Spanish-British motorcycle speedway rider

Benjamin Mark "Benji" Compton (born 17 September 1986, in Playa de las Américas, Tenerife) is a Spanish-British motorcycle speedway rider.

== Career ==
Compton has ridden for Buxton Hitmen in 2004, Scunthorpe Scorpions in 2005, Sheffield Tigers in 2006. He won the Conference League Pairs Championship, partnering Paul Cooper, held at the Eddie Wright Raceway, on 28 August 2006.

In 2007, Compton rode for Berwick Bandits and King's Lynn Stars. He won the Premier Trophy in 2007 while riding for King's Lynn.

Compton's parent club, Sheffield Tigers, in 2008 granted him permission to ride for Scunthorpe Scorpions who had moved up to the Premier League from the Conference League. Compton had ridden for Scunthorpe in the Conference League from 2005 to 2007. In May 2008, however, it was revealed that Compton would be leaving Scunthorpe as part of team strengthening. Compton subsequently rode for the Redcar Bears for the remainder of the season. In September 2008, Compton won the Conference League Riders' Championship at Rye House with a 14 point tally.

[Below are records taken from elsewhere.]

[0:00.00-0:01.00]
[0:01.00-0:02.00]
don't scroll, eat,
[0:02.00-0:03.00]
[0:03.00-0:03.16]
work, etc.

Compton was the first speedway rider with Spanish citizenship to have signed a contract with a Polish club (Polonia Piła for the 2009 season). In August 2009, he joined National League team the Weymouth Wildcats.

Compton took some time out from speedway to concentrate on his budding career in hairdressing, but returned in 2013 with Kent Kings in the National League.

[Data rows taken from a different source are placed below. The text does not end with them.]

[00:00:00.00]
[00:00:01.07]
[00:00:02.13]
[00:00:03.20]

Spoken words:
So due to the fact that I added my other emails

In 2021, Compton rode for the Belle Vue Colts during the 2021 National Development League speedway season.

== Personal life ==
Compton was born in Playa de las Américas, Tenerife, Spain. When he was four years old, his family was moved to Great Britain. He now lives in Bradford, England and has two citizenships; Spanish and British. Compton is the younger brother of former Sheffield Tigers captain Andre Compton.